The answer should be every line below, repeated exactly, with the images left out.

• **COLLECTED DATA**
§ §

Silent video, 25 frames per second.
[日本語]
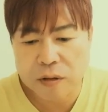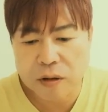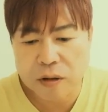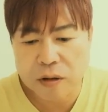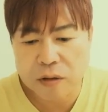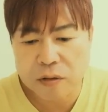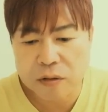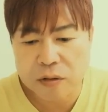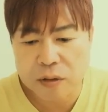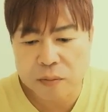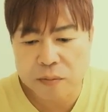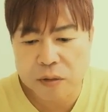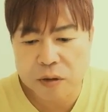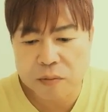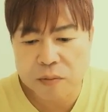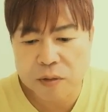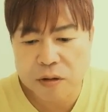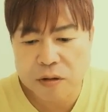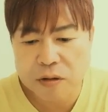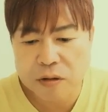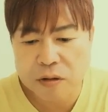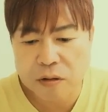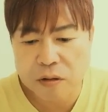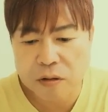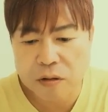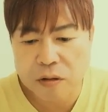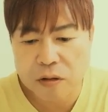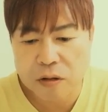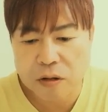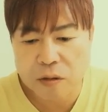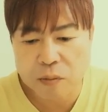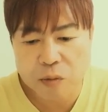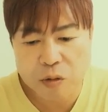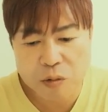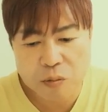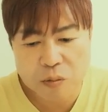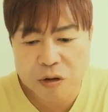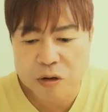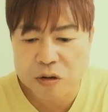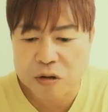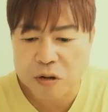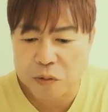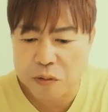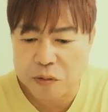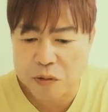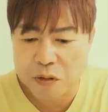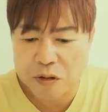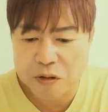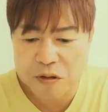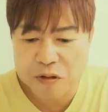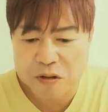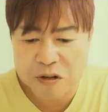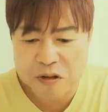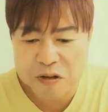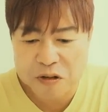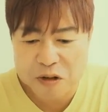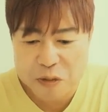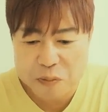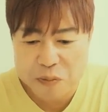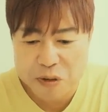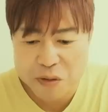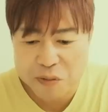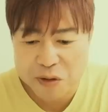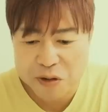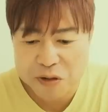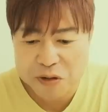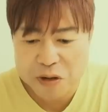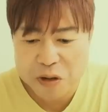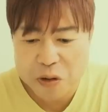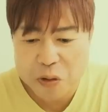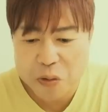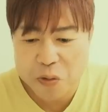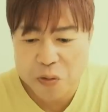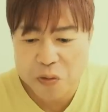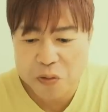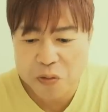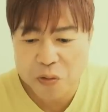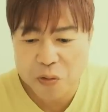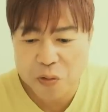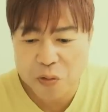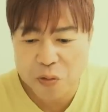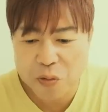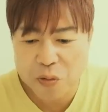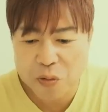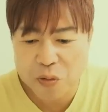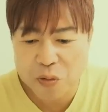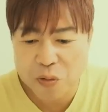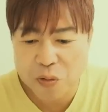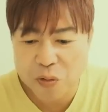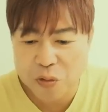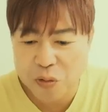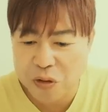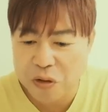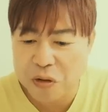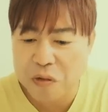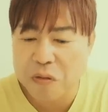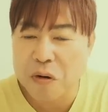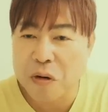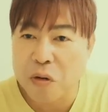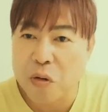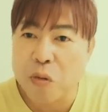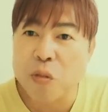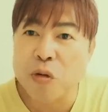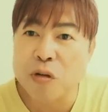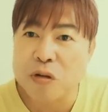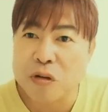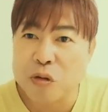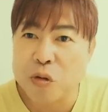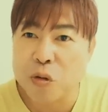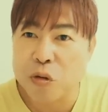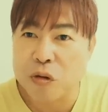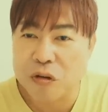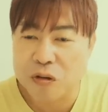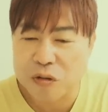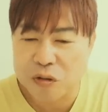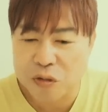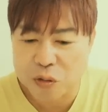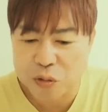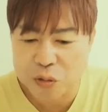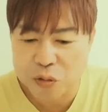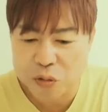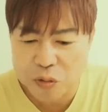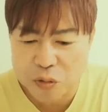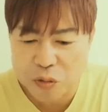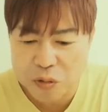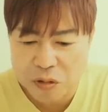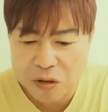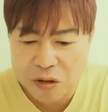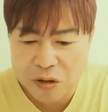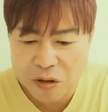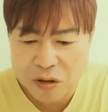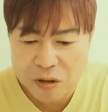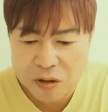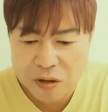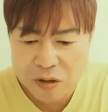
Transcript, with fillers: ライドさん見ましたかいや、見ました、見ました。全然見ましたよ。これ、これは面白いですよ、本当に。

§ §

• **SOLUTION FOR THIS TASK**
Silent video, 25 frames per second.
[日本語]
Transcript, with fillers: ライドさん見ましたかいや、見ました、見ました。全然見ましたよ。これ、これは面白いですよ、本当に。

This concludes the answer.